Why amperage matters for cables
USB-C cables look identical from the outside but have very different current ratings. A cheap USB-C cable might be rated:
- 5 V × 3 A = 15 W maximum
- 20 V × 5 A = 100 W maximum
The cable's rating limits the total power flowing through it. If you connect a 100 W laptop charger to a laptop via a 3 A cable rated 15 W, the cable becomes the bottleneck. The laptop charges slowly, or worse, the cable heats up and melts.
For laptop charging, use USB-C cables rated at least 100 W. The Apple-supplied cables that come with new MacBook Pros are rated 240 W. Anker, Belkin, and other major brands sell USB-C cables clearly labeled with their wattage rating.
The math you actually need
If you remember one formula: Watts = Volts × Amps.
This lets you:
- Calculate how many amps a 100 W device draws at 120 V: 100 ÷ 120 = 0.83 A
- Calculate how many amps a 100 W device draws at 230 V: 100 ÷ 230 = 0.43 A
- Compare two chargers: a 5 V 2.4 A charger (12 W) vs a 20 V 1 A charger (20 W). The second is faster.
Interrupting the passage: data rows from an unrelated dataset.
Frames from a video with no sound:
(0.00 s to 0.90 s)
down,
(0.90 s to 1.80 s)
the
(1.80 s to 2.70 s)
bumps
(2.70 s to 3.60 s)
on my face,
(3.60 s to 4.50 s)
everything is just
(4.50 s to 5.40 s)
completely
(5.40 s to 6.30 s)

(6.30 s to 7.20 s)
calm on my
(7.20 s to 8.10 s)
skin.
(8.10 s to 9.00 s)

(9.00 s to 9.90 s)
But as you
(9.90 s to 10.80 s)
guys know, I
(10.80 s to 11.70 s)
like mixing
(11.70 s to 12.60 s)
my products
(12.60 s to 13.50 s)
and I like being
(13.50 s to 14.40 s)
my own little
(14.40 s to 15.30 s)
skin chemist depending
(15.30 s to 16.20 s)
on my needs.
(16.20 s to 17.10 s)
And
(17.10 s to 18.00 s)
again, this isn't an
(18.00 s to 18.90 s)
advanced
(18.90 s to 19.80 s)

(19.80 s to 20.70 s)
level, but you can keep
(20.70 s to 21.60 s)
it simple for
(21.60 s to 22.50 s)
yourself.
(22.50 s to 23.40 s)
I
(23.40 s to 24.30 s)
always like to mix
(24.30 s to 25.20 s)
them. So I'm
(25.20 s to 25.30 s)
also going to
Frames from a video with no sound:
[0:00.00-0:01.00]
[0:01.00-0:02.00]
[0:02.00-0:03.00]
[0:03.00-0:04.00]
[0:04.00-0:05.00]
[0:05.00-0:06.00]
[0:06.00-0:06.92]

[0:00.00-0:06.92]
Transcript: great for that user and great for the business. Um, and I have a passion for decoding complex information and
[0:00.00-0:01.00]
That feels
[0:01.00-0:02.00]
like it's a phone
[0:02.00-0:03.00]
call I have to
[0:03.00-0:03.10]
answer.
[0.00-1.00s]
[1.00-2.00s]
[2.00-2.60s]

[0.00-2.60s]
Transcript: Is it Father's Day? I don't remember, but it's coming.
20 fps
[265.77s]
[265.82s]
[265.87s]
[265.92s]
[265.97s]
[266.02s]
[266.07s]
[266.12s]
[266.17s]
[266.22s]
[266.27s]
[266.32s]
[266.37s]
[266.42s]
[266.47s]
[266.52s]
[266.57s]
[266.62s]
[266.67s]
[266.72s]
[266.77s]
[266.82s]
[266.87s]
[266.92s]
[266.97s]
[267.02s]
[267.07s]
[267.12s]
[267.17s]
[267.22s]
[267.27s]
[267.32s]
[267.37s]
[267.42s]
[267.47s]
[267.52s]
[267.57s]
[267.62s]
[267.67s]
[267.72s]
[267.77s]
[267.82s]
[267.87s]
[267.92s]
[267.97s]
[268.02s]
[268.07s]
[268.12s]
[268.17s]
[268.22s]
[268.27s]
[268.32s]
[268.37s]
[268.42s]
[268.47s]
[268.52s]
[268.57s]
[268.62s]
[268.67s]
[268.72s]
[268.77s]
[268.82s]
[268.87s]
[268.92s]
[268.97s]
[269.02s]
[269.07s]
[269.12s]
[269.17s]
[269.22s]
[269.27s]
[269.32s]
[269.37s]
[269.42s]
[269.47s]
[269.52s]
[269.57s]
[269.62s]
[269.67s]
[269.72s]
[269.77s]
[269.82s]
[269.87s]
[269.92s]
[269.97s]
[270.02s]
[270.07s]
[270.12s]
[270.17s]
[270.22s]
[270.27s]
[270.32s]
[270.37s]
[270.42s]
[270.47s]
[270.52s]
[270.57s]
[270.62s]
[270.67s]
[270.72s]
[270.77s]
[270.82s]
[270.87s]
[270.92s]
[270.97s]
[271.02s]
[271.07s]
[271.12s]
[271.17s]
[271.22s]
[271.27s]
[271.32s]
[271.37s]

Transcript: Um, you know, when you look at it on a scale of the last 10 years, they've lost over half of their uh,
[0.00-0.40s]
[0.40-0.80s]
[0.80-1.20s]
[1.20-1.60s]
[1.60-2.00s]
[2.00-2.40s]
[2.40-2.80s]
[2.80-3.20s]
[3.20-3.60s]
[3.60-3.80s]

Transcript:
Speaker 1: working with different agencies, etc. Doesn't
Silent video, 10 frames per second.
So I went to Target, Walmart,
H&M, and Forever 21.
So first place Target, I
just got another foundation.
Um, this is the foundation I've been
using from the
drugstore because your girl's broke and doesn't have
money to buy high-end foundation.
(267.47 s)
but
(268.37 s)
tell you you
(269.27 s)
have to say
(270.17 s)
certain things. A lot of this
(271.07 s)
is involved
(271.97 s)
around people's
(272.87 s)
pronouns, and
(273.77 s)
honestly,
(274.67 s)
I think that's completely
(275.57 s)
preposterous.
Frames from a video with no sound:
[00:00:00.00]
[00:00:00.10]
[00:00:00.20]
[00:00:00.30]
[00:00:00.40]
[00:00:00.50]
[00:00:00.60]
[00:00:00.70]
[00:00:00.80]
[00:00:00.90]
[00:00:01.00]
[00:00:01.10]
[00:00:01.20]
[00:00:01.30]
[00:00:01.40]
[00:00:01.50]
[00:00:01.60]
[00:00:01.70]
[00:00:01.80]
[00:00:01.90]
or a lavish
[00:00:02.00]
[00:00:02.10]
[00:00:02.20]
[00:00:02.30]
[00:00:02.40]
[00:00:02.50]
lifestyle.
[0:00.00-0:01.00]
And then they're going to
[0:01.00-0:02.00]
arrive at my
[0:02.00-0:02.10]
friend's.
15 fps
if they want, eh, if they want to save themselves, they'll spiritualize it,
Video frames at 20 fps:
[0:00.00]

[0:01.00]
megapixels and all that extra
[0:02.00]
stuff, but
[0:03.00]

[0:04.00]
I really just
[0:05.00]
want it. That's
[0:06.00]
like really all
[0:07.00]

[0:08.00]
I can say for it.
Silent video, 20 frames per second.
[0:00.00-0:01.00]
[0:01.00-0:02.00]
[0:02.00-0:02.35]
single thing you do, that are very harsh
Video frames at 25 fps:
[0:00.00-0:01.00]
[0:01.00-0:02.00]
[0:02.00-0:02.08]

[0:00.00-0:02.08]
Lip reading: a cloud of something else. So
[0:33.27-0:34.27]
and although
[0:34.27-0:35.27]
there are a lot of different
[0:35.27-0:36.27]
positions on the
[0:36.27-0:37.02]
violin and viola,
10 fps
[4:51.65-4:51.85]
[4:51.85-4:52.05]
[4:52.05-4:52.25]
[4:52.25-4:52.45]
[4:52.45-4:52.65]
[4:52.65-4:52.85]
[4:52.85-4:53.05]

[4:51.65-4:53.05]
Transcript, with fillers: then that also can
- Verify a circuit can handle a device: a 15 A US circuit can handle up to 15 × 120 = 1,800 W
What about kilowatt-hours?
Power banks and EV batteries are rated in milliamp-hours (mAh) or watt-hours (Wh). These measure energy capacity, not power output.
- A 20,000 mAh power bank at 3.7 V cell voltage stores 74 Wh of energy.
- A 100 Wh battery can deliver 100 W continuously for 1 hour, or 50 W for 2 hours.
- The 100 Wh airline carry-on limit for lithium batteries is based on this rating.
Energy (Wh) is different from power (W). A power bank that stores 100 Wh might only be able to deliver 20 W at any moment. Check the output rating separately.
The bottom line
Three numbers on every charger:
- Voltage tells you what mains it accepts (100-240V for dual voltage)
- Amperage tells you the maximum current it can deliver
- Wattage tells you the total power capacity (V times A)
For international travel, the voltage range is the safety check. For laptop charging, the wattage is the speed check. For cable selection, the amperage rating is the compatibility check.
Read the label. Match the numbers. Pack accordingly.